Hank, What do you think… yeah, no , maybe?
- August 11, 2006 at 5:49 AM #170017AnonymousInactive
Yeah I see your point. I guess I would have to see how it would look. It’s always hard to speculate how something will turn out when you have no idea of what you’re dealing with in the first place.
I use freeze frames every once in a while. It’s a neat affect if you do it in the right place at the right time.
- August 11, 2006 at 9:52 AM #170018AnonymousInactive
People, people, people…..
Let me start by spouting out a couple cliches:
You can’t see the forest for the trees….The answer is as plain as the nose on your face…..Think outside the box…
In other words, forget trying to solve a difficult situation by thinking about exposure, focus, and so on. The easiest way to solve a problem is to ELIMINATE THE PROBLEM.
So….have them hold rocket engines instead of sparklers.

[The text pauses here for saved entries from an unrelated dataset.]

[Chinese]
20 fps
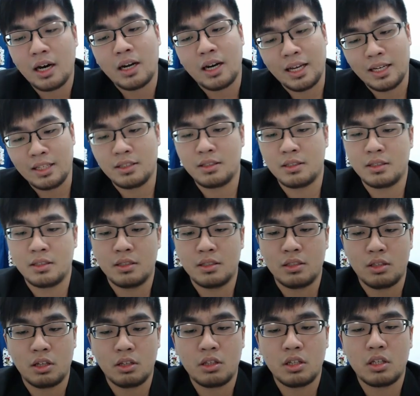雷兹
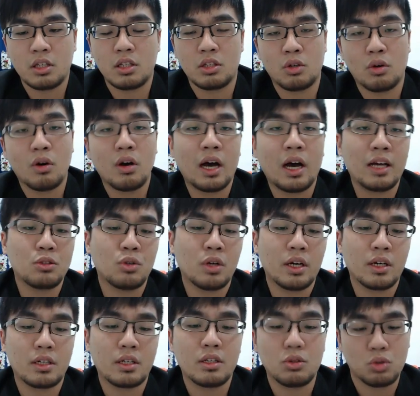等等，都还
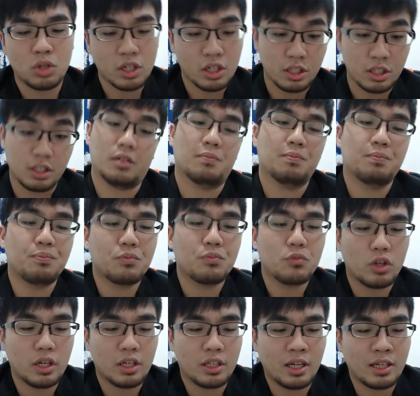算可圈可点。
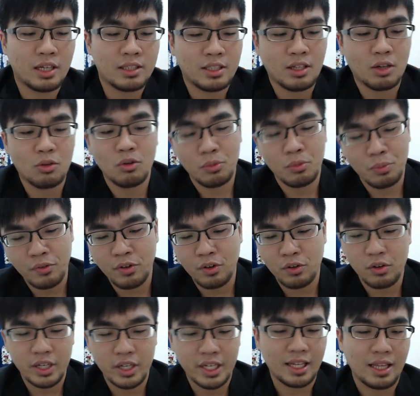对，那在上路的部分我
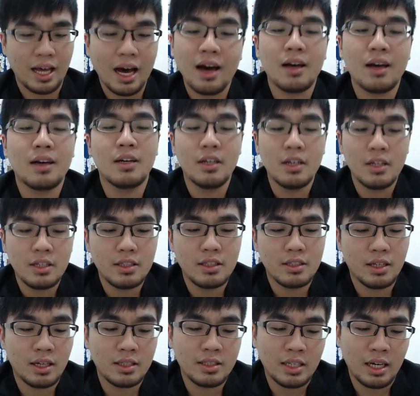会给他。
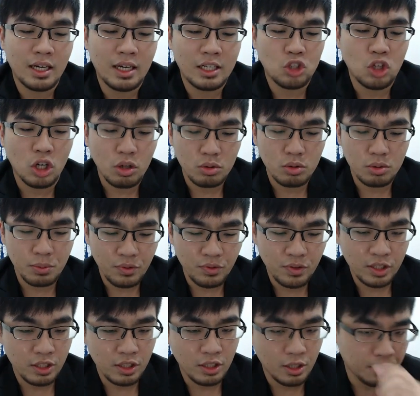那在 Jungle 的部
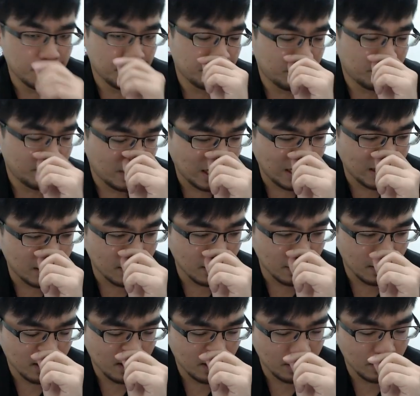分呢，在
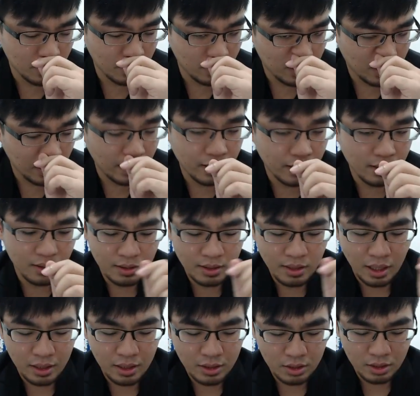这四天的
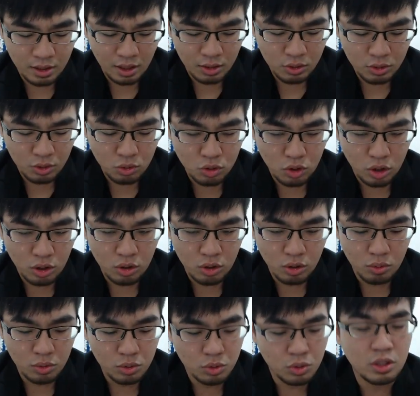赛事当中，Jungle
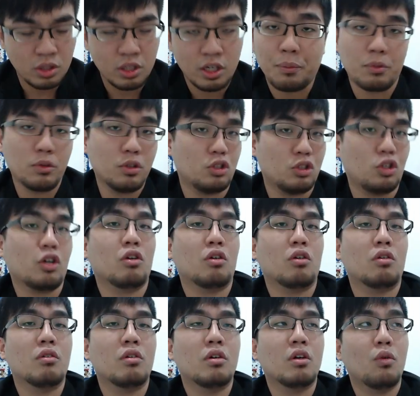我觉得 c 布 n 的
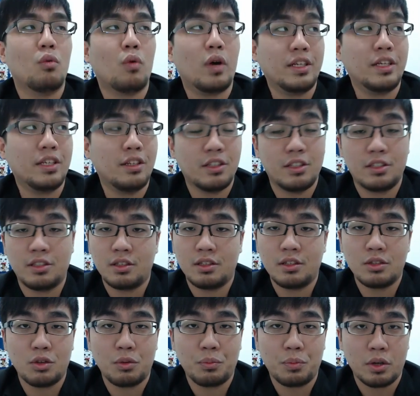Jungle 玩伊利斯
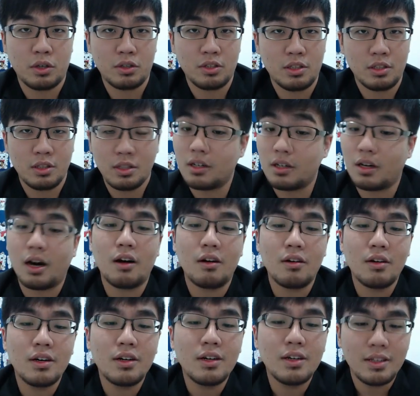的时候表现的特好。
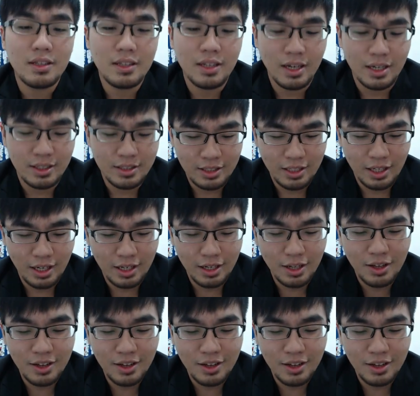那其他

I guarantee you’ll have enough light for adequate exposure.
(Sorry, couldn’t resist. I just thought this technically challenging thread could use a little stupid humor at this point.)
- August 11, 2006 at 10:38 AM #170019AnonymousInactive
…or instead of that, they could hold glowing Uranium and Plutonium rods perhaps? It might not give off so much light as you’d like, but at least there’d be nobody left at the end to complain about the finished product! 😀
But seriously, I think this has been very well-discussed. Now it’s a matter of puting it into practice. I’d like to see this video when it’s done, personally.